I ate lunch with the trainees, always apart from them– I wasn’t part of their team, I wasn’t even an elf. I was the ugly duckling and they were the swans. Only I will never be more than I am. I will never be a soldier, I will never be a warrior. I am a healer, a militant healer at times– but a healer none the less.
I am– a survivor.
You live, not only by your decisions, but by the decisions of others.
You cannot control their decisions.
Thursday – February 19, 2060 -There is no master of Fate
I am reminded of an old holo-sticker I saw once… it was the animated image of a man, with a chestful of medals. He was standing erect, proud, his chest thrust outward… and then the look of shock, surprise and horror as he came to a realization.
“I am master of my fate and captain of my soul! – Oh shit!”
It’s a scary thing– taking control. Accepting that you cannot control everything that happens to you, but you are ultimately responsible with how it effects you as a being.

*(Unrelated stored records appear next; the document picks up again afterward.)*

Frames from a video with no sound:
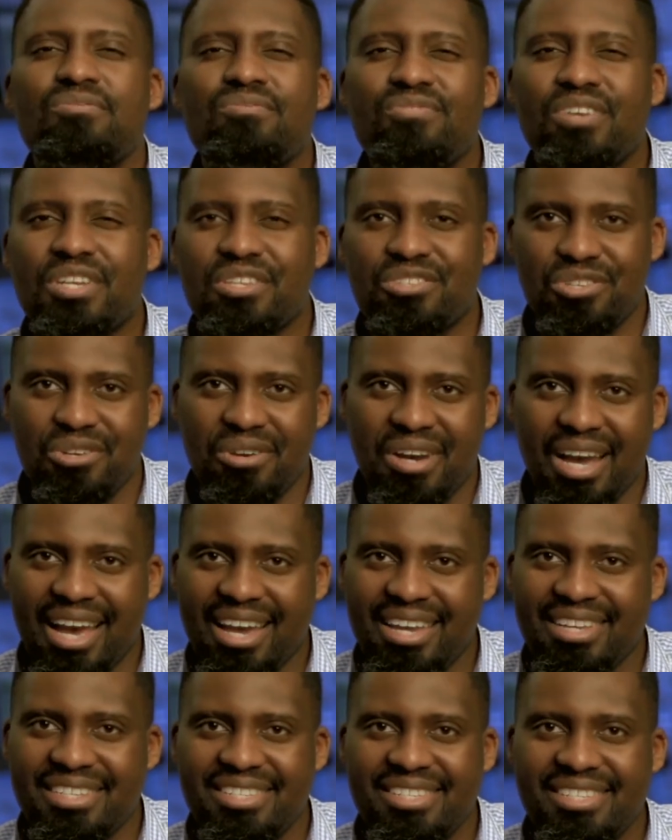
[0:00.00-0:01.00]
Fix your
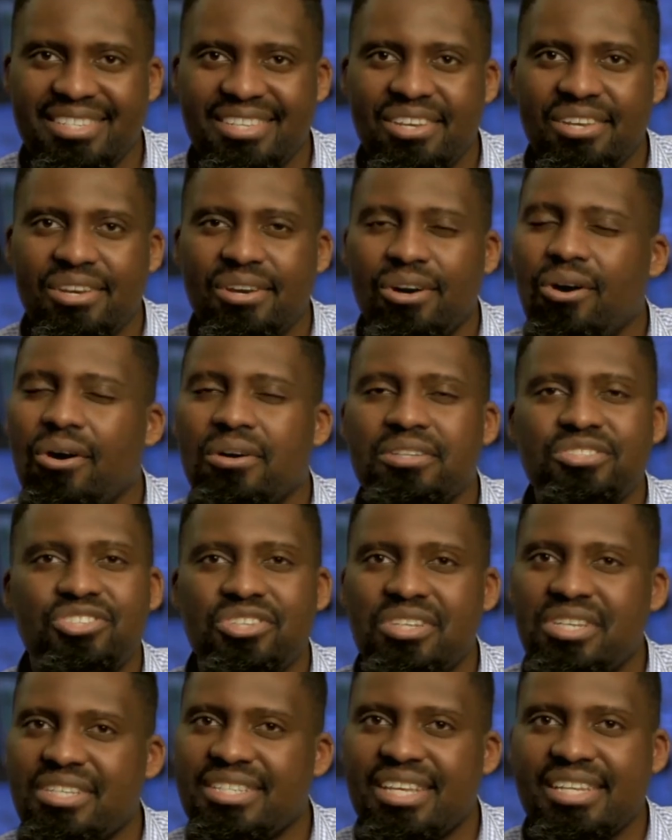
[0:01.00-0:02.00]
eyes on
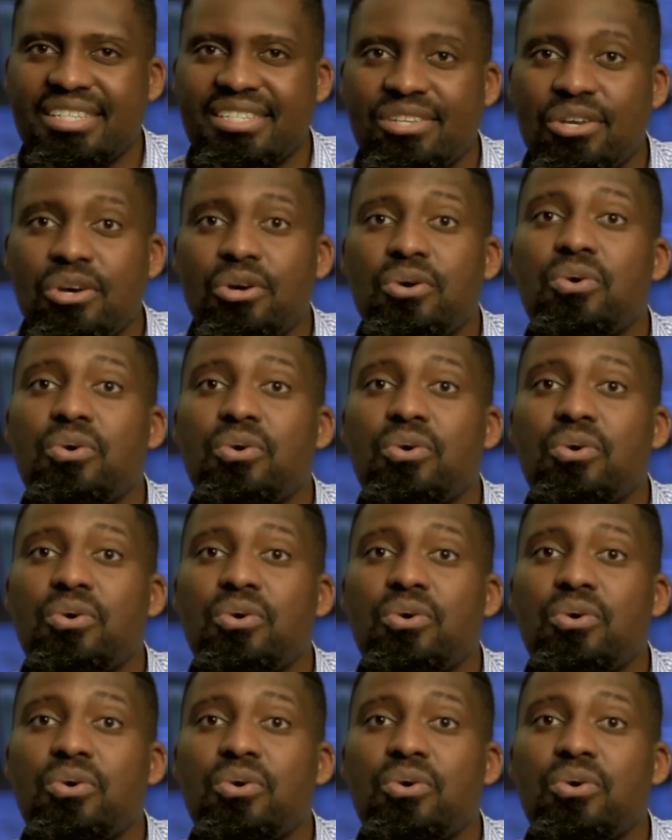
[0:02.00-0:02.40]
Jesus,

That is what being a survivor is all about.
I was a human… I was Jess Miller, motor medic and self professed mother of all things.
Then the shutdown happened.
I am still human. I am still Jess Miller. I am a survivor.

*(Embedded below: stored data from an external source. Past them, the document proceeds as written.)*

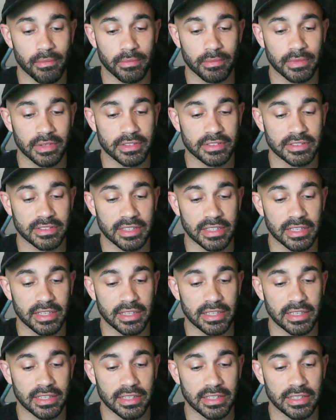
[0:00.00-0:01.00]
let's
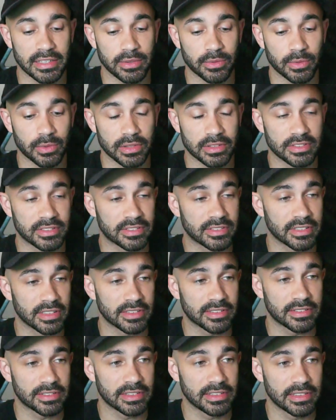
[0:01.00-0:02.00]
say
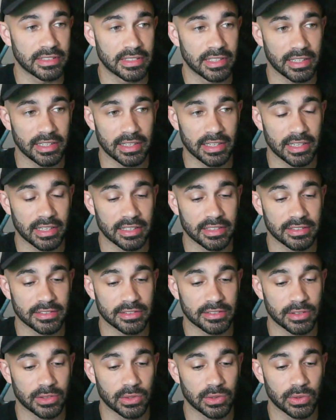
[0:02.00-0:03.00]
160, and
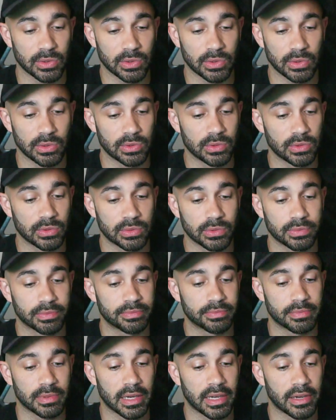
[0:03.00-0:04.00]
ISO,
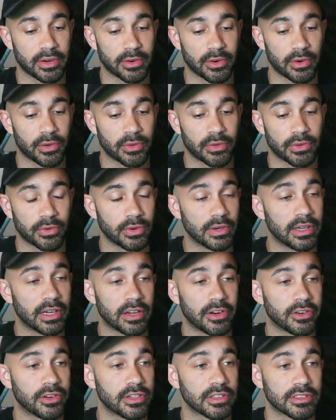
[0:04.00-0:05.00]
I don't know,
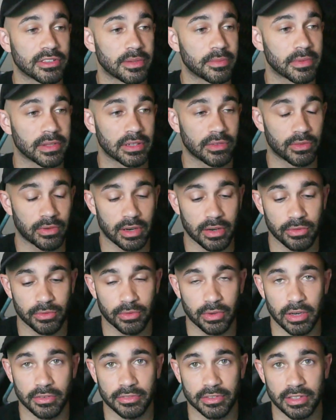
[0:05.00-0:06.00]
300, something
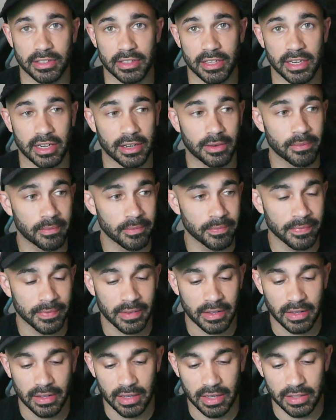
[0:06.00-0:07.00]
roughly there.
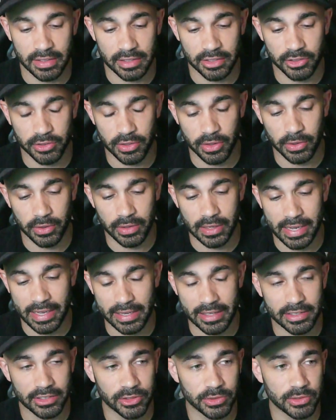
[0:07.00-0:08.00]
And then you go ahead
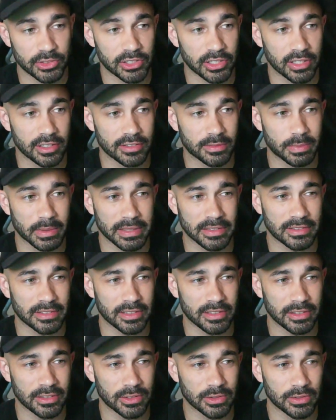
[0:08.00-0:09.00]
and you adjust based
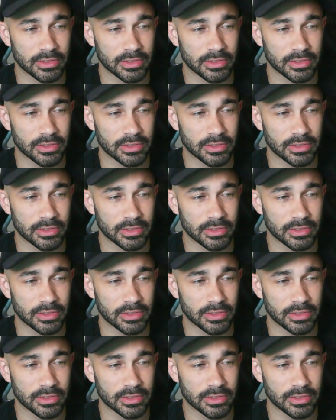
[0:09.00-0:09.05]
on those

Once I learn this, once I accept it– maybe then I will be able to face what happened. Then it will be dealing with the past– and that is what it is: the past.
You live, not only by your decisions, but by the decisions of others.
You cannot control their decisions.
You can control yours.
Friday – February 20, 2060 – Redefining Jess
Jess Miller: Biped: Homo Sapiens Sapiens. Fish out of water.
With the PT added into my meanderings, I am sleeping again. Sleeping and not waking in cold sweat, or screaming. That’s a nice change.
It felt good to move, to concentrate on the physical side of who and what I am instead of all this “Getting into my head.” thing. Don’t get me wrong, I know that’s where the trouble is– but focusing on it isn’t the answer– not right now.
So– when the trainees started sparing, I stuck around. I had planned on just watching– maybe picking up a pointer or two. My first mistake.
The instructor called me over and practically reamed me out, telling me that this was not a spectator sport.
I nodded apologetically and started to leave when he called me back.
“And where do you think you’re going?”
I think the befuddled look on my face would have amused anybody else, but then again– that’s why he’s their instructor. I was sent over to one of the smaller groups and began practicing the moves he demonstrated. By the time class finished I was sore and tired and… relieved.
That night, between the end of the day and lights out, I listened to the others, saying how– after training everything would be easier and that this was a bad as things got.
I shook my head. Things can get a lot worse. I told them as much– then updated my locker list.
Today’s Truth – Things can always get worse.
A(nother) Year in Seattle
Saturday – February 21, 2060 – Joining in
I am now an unofficial Ghost trainee. I’m not sure who decided, but when I lag behind, one of the others comes back and urges me on– when the instructor isn’t looking of course. But he is. He always is. He sees so much more than they think. He knows so much.
I can see it in his eyes and I think– I think he’s seen it in mine as well. We’ve both been there, we’ve both survived something that could have been devastating. Well, he’s survived. I’m still trying.
When the trainees headed off to their classes I stayed behind– only to be dragged along. It was Ghost medic training. I thought that at least this was something I knew and understood, but I was wrong.
Well– I was, but I wasn’t. My job, my training are all about getting the patient to medical care when transport is provided. Here it was a combination of that and– keeping the body together to see them through the mission. Survival Med.
A few trainees asked me about it after class… asked me about the differences in anatomy.
I told them the truth– there is no difference between meta-types, aside from the obvious size, and hard they hit when they come to fighting.
A nice thought, almost as nice as laughing.